Wish me luck! And if I’m not the only one out there with this problem, I’d love to hear about it.
With love,
C
A few things I’m reading, watching, & otherwise consuming lately:
The article “Time Stands Still in San Diego’s Frozen Zoo,” by Natalie Middleton, for Orion, on cloning zoo animals.
The Zone of Interest, dir. Jonathan Glazer, which actually is as good as you heard.
Dr. Seema Jilani’s account of her time working in hospitals in Gaza, for The New Yorker.
Jamelle Bouie (NYT Opinion6) on how Dobbs has/will affect more than abortion.
Hot Springs Drive, by Lindsay Hunter. TONS of conflict in this one & very good!! I picked it up because I thought her conversation with Aaron Burch on The Lives of Writers podcast was really interesting.
“‘Lives of the Wives’ Books Won’t Save Us,” by Erin Somers, in Bustle. Interesting to think about. (My first thought was actually not a book but of Maestro, and all of its syrupy “it’s really about Felicia!” marketing. I also just finished reading A.S. Byatt’s Possession for the first time, which is very much concerned with this idea7.)
I very much liked this newsletter from Katherine May on starting a new book:
I love browsing all the fashion week collections but I especially love that the Alaia RTW Fall 24 collection was made entirely of merino wool! We <3 natural fibers!
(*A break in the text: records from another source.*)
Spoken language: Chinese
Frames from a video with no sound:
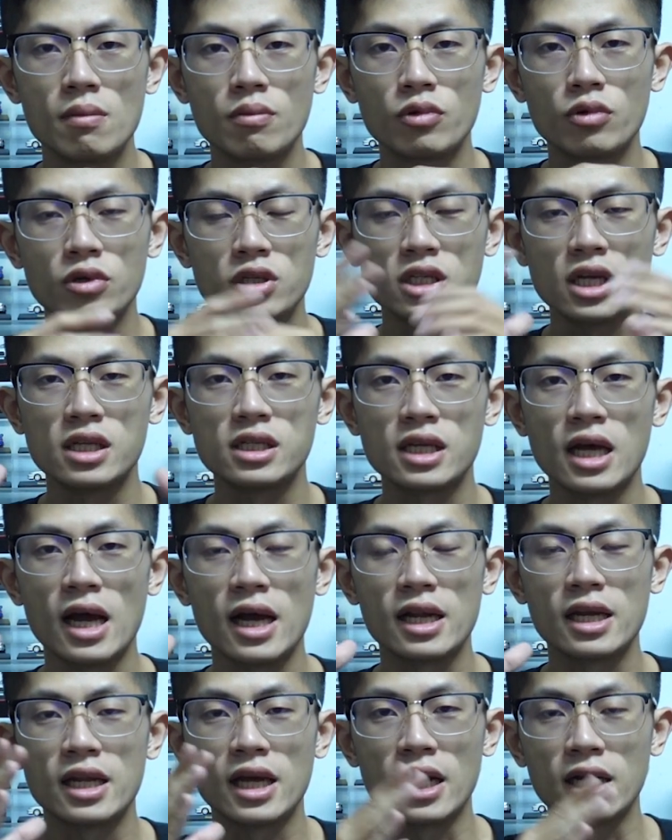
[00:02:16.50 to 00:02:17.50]
不过现
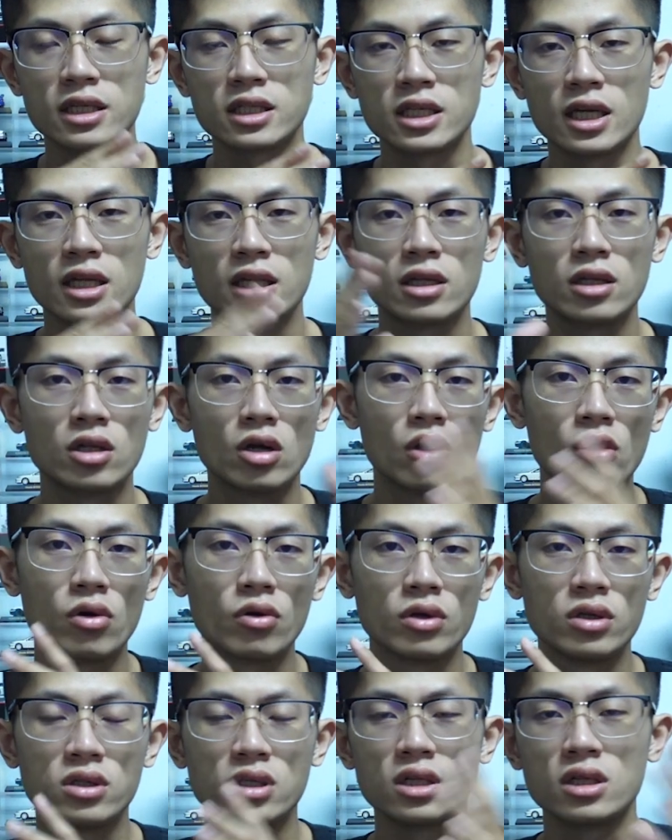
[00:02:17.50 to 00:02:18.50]
在两间
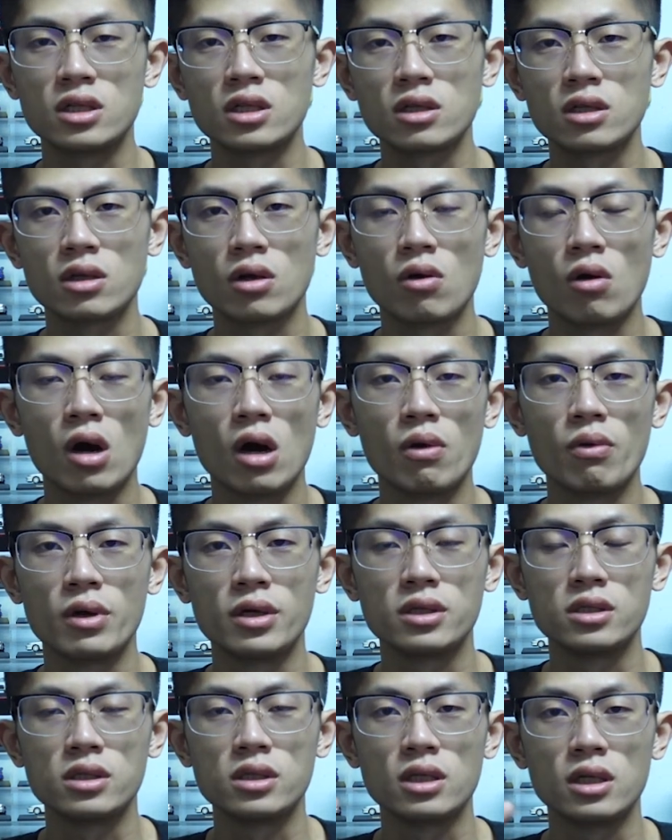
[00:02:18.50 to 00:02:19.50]
都已经换
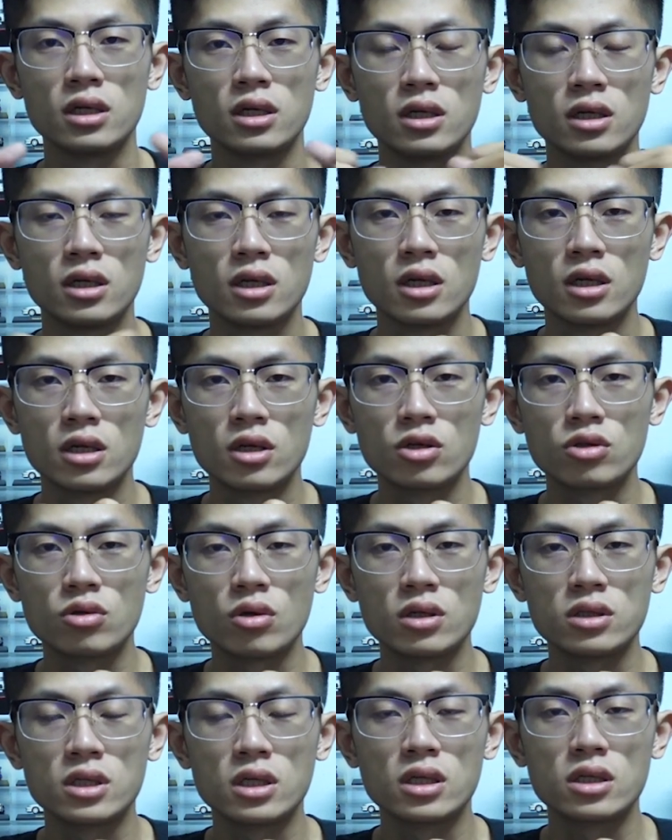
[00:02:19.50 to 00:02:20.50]
位置了，
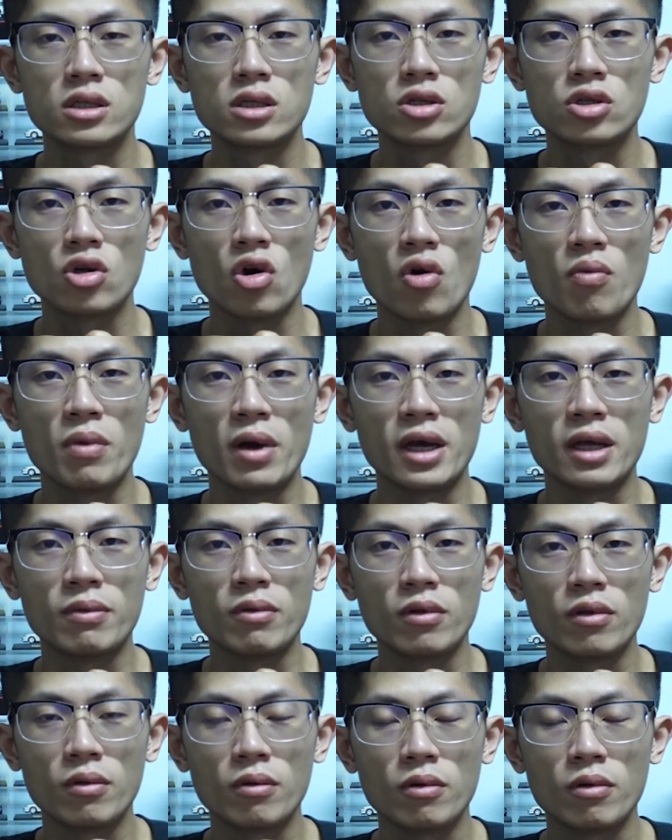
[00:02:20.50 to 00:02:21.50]
所以真的是充满
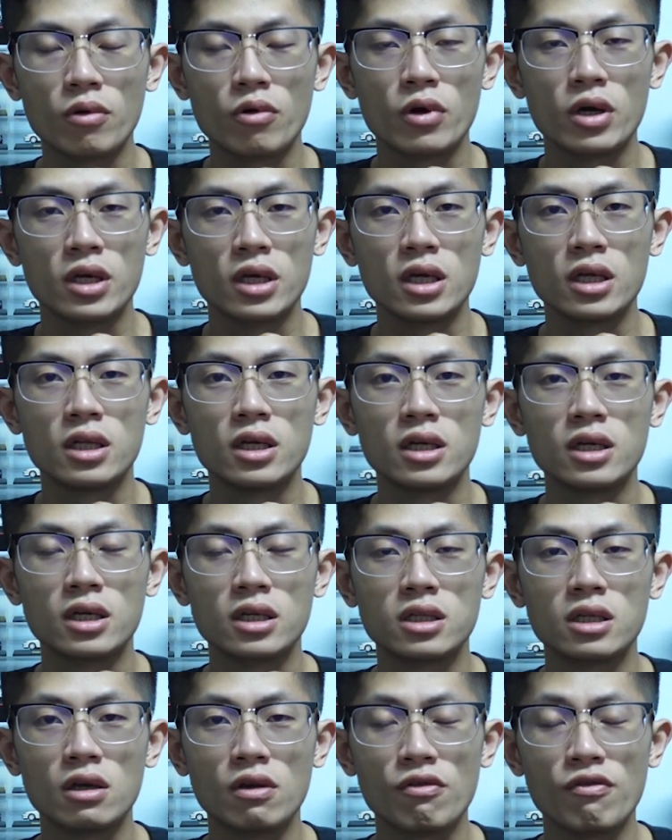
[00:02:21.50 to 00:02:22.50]
回忆的一
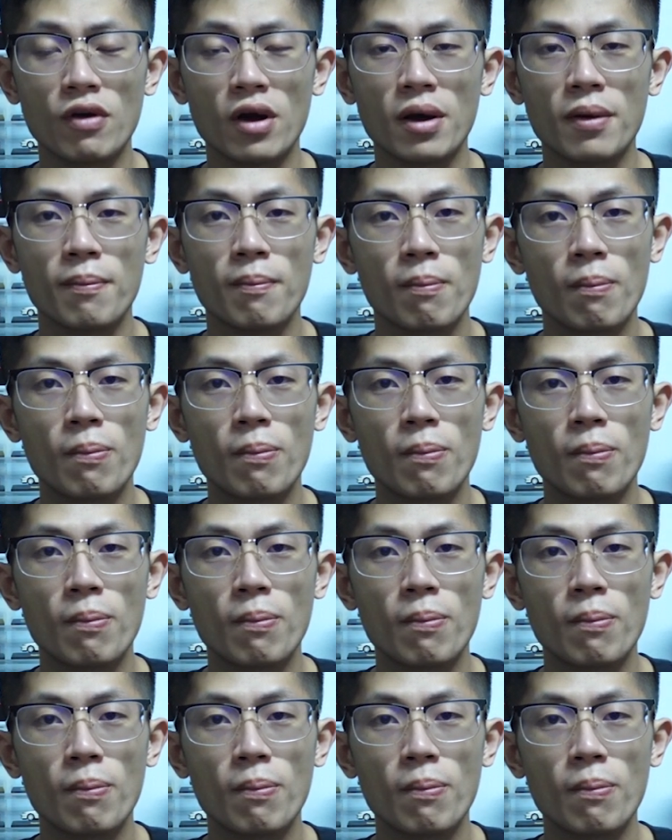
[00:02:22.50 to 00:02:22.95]
个地方。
I got an imperfect box of blueberries in my last grocery order (not horrible, just not fresh (I know it is January)) and made these muffins, which have been cheery on cold mornings AND freeze/thaw super well.
“Sleepless at Silver Lake,” by Carolyn Kuebler, in Joyland. Perfectly infuriating. (I hate camping, or this kind, at least.)
We’re basically the same person.
Austen, Jane. Pride and Prejudice, p. 117
The double entendre is that losing his literal friendship would be no loss to anyone, but the “favors” of it (the material gains Mr. Wickham feels cheated out of) would be.
Gallant, Mavis. “Florida.” Varieties of Exile, p. 218
Gotta find a therapist one of these days.
Only worthwhile/human NYT Opinion columnist?? Prove me wrong.
A very good novel but I admit I skipped over 99% of the epic poetry. Sorry!!